Stored items
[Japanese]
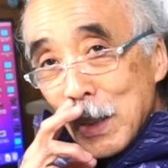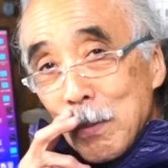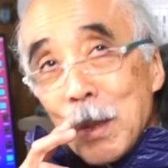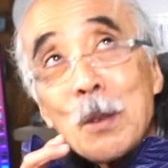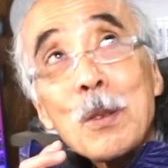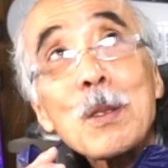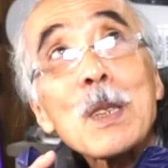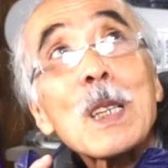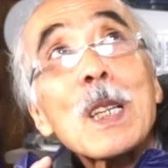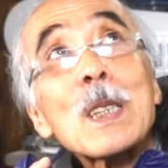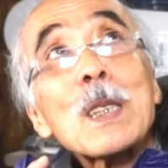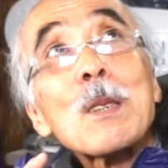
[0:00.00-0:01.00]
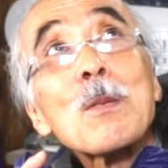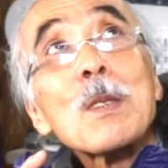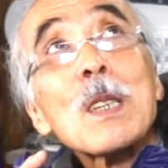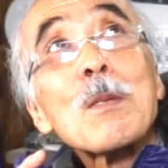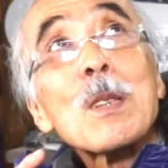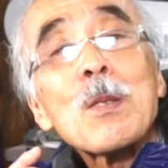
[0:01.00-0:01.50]
今頃かかってくる
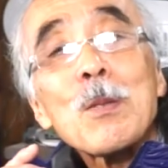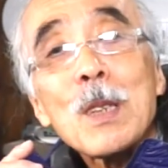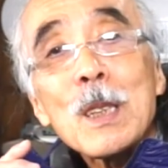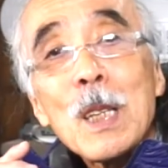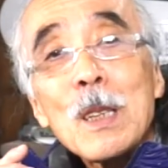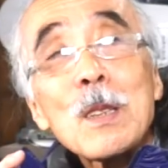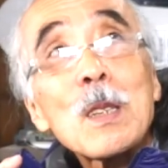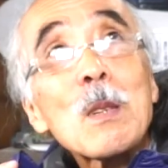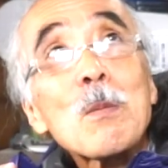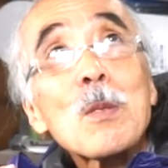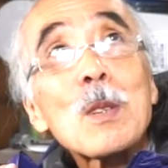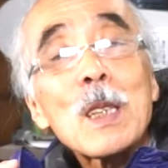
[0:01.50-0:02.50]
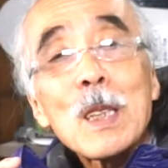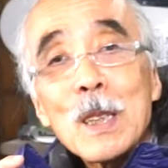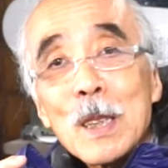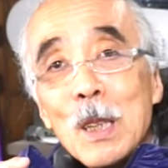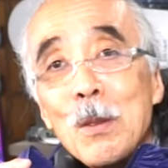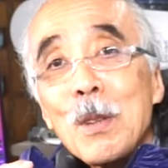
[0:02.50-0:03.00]
電話というのは大抵もうなん
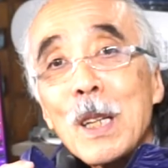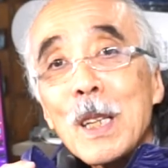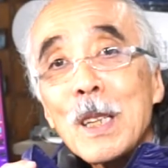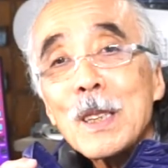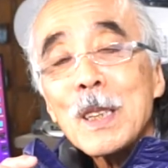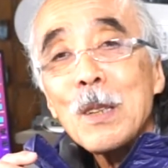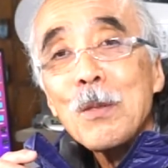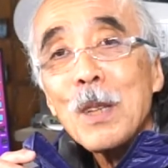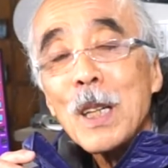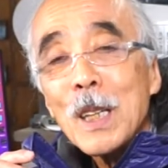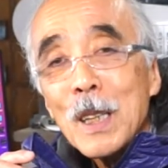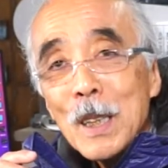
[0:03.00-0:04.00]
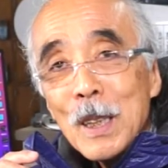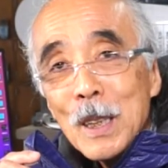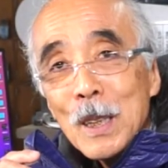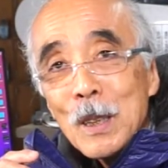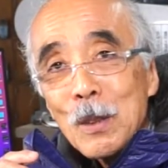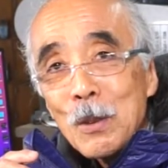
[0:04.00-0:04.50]
か電話か電話
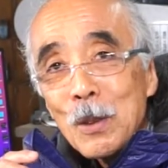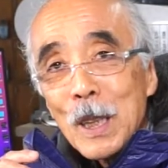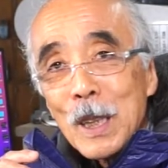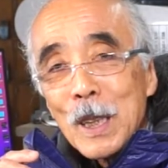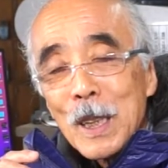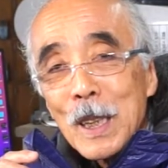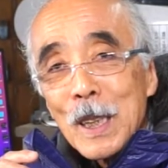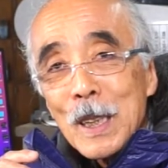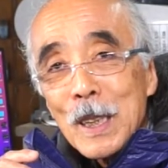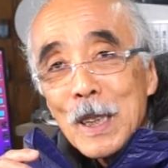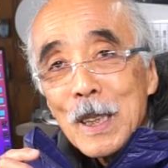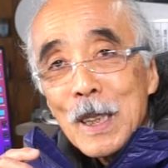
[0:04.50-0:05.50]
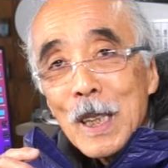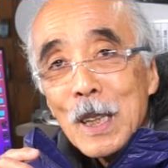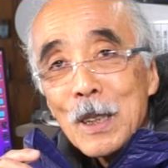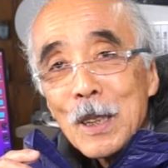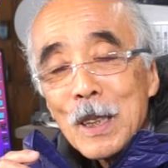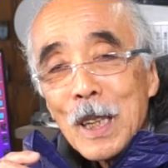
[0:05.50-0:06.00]
のなんか
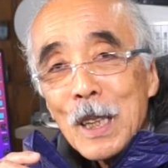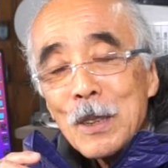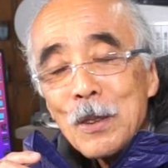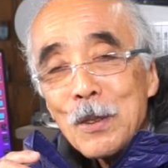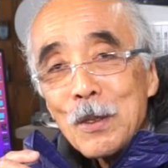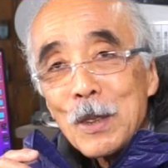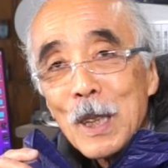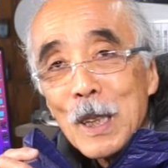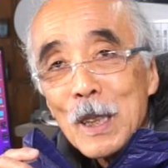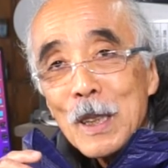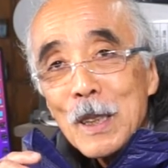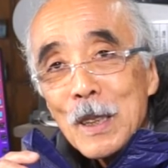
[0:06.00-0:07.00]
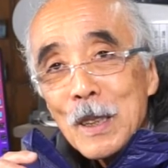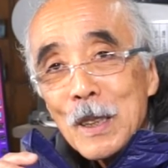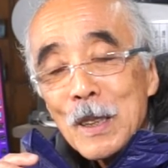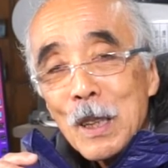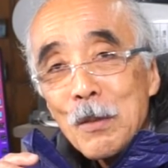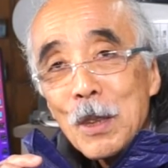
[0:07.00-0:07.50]
勧誘っていうか
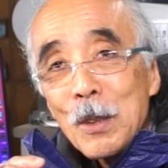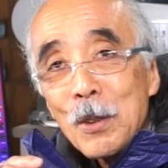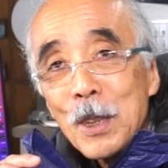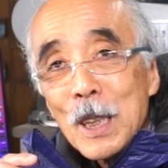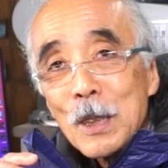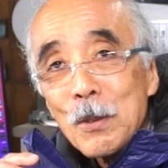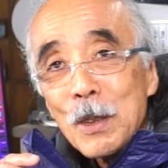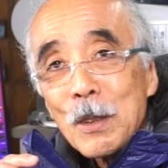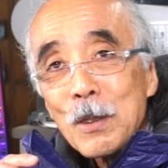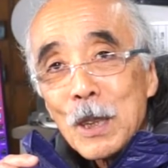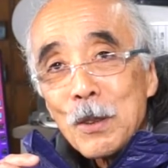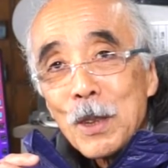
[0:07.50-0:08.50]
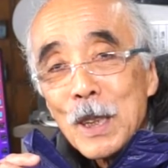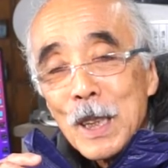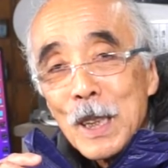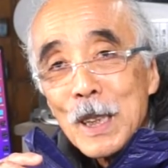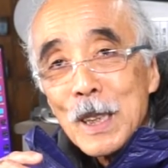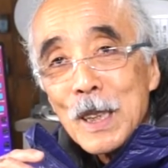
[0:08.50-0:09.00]
電話料金がどうですかとか
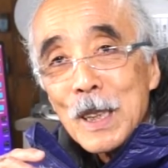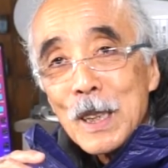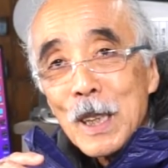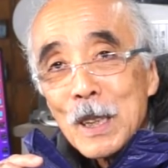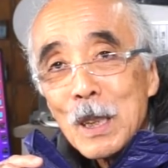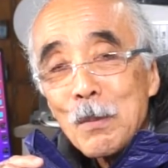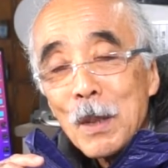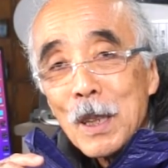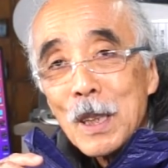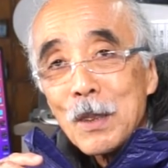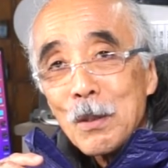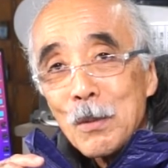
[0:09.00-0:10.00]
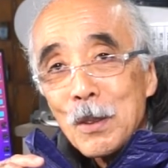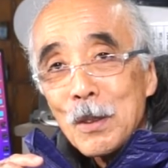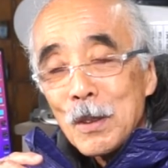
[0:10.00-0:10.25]
ねあんなばっかりやもうも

• Required action
Could you repeat all of the data exactly, minus the pictures?

• Result
[Japanese]
[0:00.00-0:01.00]
[0:01.00-0:01.50]
今頃かかってくる
[0:01.50-0:02.50]
[0:02.50-0:03.00]
電話というのは大抵もうなん
[0:03.00-0:04.00]
[0:04.00-0:04.50]
か電話か電話
[0:04.50-0:05.50]
[0:05.50-0:06.00]
のなんか
[0:06.00-0:07.00]
[0:07.00-0:07.50]
勧誘っていうか
[0:07.50-0:08.50]
[0:08.50-0:09.00]
電話料金がどうですかとか
[0:09.00-0:10.00]
[0:10.00-0:10.25]
ねあんなばっかりやもうも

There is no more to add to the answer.